La Bartoli in Semele, Zurich
Here is a review by George Loomis (Cecilia Bartoli shines in a new staging of "Semele", January 23) in the International Herald Tribune, of the new Robert Carsen staging of Handel's Semele at the Opernhaus Zürich. By the way, Cecilia Bartoli is singing the lead.
The prospect of witnessing Cecilia Bartoli in an important a new role was probably the greatest draw, but the Zurich Opera House's new production of Handel's "Semele" also happened to be the first staging by the director Robert Carsen since his production of "Candide" met a curious reception at Paris's Théâtre du Châtelet last month. [...]Loomis notes that this is the first time La Bartoli has sung a role on stage in a language other than Italian. Baroque opera in historically informed performance practice is now so important in Europe that the Zurich Opera has its own resident period-instrument orchestra, La Scintilla, led in this production by William Christie.

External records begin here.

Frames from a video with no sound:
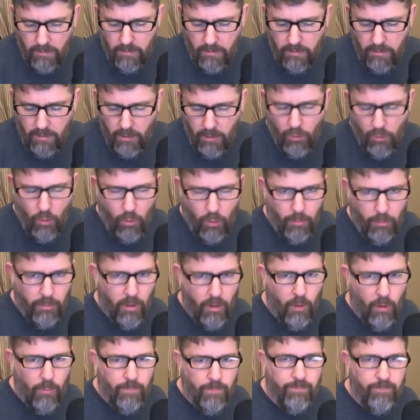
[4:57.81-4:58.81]
eCoral
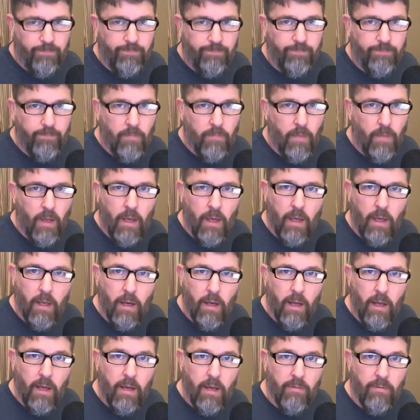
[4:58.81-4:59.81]
Pro, and
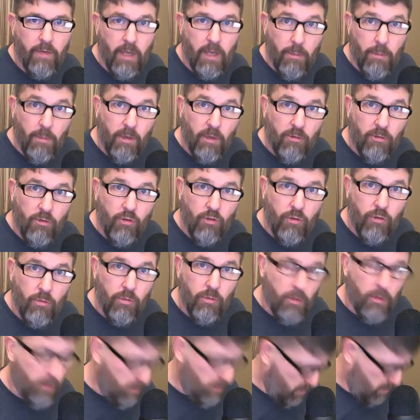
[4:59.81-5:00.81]
I have an Apex Junior.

Admirers of Carsen's work were left wondering whether this level-headed but creatively innovative director might be making a bid for the kind of notoriety cultivated by other opera producers. The appearance of the world leaders, for instance, could easily strike one as analogous to the appearance of religious leaders in the Deutsche Oper Berlin's production of "Idomeneo" which caused such a ruckus last autumn. But Carsen, who has staged "Semele" previously at the English National Opera and Aix-en-Provence, resisted the temptation to engage in radical rethinking. In a program note, he aptly observed that William Congreve's libretto "pulsates with life, feeling, comedy and eroticism." These are qualities that have caused the late Handel work — though originally staged "in the manner of an oratorio" as the composer looked for new ways to impress London audiences as well as to save money — to be regarded as one of the finest operas with an English text.